An Earnest Appeal to Young and Old

This year has been unique for me in that I've been asked to preach to a number of gatherings of teens. Youth specific ministry is not my calling, but I enjoy the young ones and remember my teenage years well. For me those years were absent of truth, hope, and the gospel until I finally heard the Good News for the first time as a 17 year old. In contrast the teens I have been preaching to this year either know the Lord, or know of him. Honestly, I'm not really sure how to preach to teens. I have asked for advice from those who have experiencing and gifting in that area and their input has been helpful. But, for the most part I speak to them as I would at any other gathering--as sinners, or sinner-saints.

As I have been addressing youth this summer it brought me back to a book I have continued to revisit over the years. It's a book I love, and a book I doubt most of you own--Precious Truths by Archibald Alexander (read it online for free here). The book is a collection of articles by A.A. from various places. One, A Word to the Young, was the last article he wrote for The American Messenger before his death. It's a good word for young people (and us all).

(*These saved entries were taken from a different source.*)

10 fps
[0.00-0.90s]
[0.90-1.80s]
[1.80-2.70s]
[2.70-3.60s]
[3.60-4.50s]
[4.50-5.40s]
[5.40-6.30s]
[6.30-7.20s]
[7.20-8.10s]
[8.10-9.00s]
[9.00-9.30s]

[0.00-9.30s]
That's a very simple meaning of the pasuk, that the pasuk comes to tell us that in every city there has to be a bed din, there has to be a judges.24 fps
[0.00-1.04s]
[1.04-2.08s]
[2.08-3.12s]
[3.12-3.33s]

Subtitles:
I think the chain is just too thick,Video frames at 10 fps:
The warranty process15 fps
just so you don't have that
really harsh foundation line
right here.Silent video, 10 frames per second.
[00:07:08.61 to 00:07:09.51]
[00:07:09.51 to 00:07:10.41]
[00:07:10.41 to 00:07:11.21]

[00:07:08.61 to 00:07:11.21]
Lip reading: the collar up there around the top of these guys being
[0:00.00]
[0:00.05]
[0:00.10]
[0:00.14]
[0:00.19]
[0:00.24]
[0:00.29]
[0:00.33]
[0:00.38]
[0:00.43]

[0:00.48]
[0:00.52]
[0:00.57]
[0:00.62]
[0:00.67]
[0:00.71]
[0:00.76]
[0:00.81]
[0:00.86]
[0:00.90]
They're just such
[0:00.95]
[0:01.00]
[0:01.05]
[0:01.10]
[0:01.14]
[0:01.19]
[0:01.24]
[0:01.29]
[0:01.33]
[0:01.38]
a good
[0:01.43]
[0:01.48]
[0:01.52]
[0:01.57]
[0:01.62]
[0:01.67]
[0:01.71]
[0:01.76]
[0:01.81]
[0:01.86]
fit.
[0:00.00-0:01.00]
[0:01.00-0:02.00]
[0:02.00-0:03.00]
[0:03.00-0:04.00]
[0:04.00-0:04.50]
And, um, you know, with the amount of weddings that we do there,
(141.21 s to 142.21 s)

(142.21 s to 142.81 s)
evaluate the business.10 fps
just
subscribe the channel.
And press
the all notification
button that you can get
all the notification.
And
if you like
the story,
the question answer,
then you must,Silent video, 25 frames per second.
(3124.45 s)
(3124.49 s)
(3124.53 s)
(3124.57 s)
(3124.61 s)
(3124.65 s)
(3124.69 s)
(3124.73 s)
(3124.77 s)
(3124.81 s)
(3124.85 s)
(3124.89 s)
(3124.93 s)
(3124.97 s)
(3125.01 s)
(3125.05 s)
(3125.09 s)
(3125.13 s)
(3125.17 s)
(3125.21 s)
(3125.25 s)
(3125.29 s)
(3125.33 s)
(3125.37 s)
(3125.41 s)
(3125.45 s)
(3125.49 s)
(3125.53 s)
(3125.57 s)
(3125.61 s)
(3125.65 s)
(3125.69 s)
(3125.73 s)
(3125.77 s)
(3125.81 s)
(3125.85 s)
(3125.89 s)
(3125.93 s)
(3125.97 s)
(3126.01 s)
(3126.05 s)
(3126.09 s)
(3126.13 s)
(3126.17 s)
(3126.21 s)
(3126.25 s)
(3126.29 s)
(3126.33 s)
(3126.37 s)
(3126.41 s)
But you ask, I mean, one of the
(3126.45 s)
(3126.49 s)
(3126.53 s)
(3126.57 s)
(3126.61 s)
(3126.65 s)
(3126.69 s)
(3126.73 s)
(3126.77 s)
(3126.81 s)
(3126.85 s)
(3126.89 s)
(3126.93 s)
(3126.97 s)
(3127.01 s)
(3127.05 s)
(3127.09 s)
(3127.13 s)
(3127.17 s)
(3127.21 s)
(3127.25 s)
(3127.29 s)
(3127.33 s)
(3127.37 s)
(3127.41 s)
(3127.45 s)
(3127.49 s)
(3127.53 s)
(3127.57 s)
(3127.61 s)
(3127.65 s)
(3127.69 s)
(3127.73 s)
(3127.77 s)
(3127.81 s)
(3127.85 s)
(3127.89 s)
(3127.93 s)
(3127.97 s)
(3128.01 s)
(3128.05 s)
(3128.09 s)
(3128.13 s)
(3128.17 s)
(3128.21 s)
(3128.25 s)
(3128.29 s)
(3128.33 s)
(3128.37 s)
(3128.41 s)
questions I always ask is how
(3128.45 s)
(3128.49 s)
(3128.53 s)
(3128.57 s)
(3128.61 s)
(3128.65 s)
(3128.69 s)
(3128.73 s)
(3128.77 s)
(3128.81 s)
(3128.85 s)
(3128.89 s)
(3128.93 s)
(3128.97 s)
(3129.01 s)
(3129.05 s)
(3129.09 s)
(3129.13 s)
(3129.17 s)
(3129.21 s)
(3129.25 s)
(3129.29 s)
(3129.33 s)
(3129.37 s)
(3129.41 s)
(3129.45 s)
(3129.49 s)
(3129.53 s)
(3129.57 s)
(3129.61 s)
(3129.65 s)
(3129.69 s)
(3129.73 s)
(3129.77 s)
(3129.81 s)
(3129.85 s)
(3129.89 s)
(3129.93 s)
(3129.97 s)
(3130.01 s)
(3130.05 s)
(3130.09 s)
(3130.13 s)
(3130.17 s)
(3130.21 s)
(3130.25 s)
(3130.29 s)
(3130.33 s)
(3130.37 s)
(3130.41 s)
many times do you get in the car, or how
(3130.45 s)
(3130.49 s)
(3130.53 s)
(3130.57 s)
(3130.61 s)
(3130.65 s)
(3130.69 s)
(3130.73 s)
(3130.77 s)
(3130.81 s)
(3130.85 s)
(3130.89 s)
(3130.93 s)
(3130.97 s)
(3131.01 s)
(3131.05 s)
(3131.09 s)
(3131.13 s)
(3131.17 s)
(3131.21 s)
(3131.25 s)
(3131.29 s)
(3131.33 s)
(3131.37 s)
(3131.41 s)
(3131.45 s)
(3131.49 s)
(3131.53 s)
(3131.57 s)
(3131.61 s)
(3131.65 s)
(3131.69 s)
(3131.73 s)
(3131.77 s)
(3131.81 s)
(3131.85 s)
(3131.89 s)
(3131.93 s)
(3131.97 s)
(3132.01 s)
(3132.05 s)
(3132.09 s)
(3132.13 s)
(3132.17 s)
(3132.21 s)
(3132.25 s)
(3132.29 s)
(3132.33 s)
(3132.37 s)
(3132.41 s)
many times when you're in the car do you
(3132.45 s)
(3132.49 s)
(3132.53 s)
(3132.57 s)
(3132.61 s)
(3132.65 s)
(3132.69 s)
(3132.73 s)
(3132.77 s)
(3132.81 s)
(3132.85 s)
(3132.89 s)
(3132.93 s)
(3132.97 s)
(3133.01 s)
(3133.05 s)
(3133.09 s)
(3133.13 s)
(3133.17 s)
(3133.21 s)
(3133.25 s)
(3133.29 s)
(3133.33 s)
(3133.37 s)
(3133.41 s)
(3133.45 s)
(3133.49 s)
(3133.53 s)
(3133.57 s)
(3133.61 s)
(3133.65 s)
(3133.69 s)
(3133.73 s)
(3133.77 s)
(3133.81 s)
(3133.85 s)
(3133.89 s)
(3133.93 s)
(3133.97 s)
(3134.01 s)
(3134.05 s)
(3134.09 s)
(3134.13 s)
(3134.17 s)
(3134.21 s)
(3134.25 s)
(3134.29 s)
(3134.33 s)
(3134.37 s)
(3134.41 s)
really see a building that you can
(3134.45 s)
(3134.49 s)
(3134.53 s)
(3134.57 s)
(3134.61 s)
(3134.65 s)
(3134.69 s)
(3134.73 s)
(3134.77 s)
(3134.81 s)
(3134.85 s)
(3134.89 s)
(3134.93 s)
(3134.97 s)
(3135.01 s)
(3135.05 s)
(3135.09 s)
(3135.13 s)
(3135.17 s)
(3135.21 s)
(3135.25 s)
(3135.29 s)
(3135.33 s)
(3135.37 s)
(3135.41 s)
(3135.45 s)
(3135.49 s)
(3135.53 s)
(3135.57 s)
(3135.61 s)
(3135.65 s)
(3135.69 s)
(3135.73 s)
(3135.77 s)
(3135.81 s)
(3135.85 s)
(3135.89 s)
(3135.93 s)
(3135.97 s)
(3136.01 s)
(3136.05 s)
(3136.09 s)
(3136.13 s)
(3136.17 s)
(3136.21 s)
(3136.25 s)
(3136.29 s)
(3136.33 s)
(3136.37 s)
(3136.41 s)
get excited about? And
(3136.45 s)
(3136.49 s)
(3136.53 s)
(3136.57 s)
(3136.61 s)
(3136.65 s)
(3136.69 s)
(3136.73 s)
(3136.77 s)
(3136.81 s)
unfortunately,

You say that you intend to be religious hereafter. What a delusion! Evil habits will grow with your age, sinful desires will not be lessened but increased by indulgence. Old age, if you are permitted to reach it, will find you a hardened sinner; your conscience seared, and all your habits of iniquity confirmed. Oh, could you hear the waitings of a multitude of souls now in hell, methinks their lamentation would be that they procrastinated attention to the salvation of their souls. Why will you run the dangerous risk? Consider that eternal life and eternal death are now set before you; and God calls on you to choose which you will have.

Archibald Alexander, A Word to the Young

Preachers and teachers, as you hold out the word of God to others on the Lord's Day or throughout the week, follow the example of A.A.'s appeal for his hearers to act now. Our teaching should be as direct and earnest, to both young and old, as it is in the great old hymn we sing, "Come Ye Sinners, Poor and Needy",

Come, ye weary, heavy laden, Lost and ruined by the fall; If you tarry till you’re better, You will never come at all.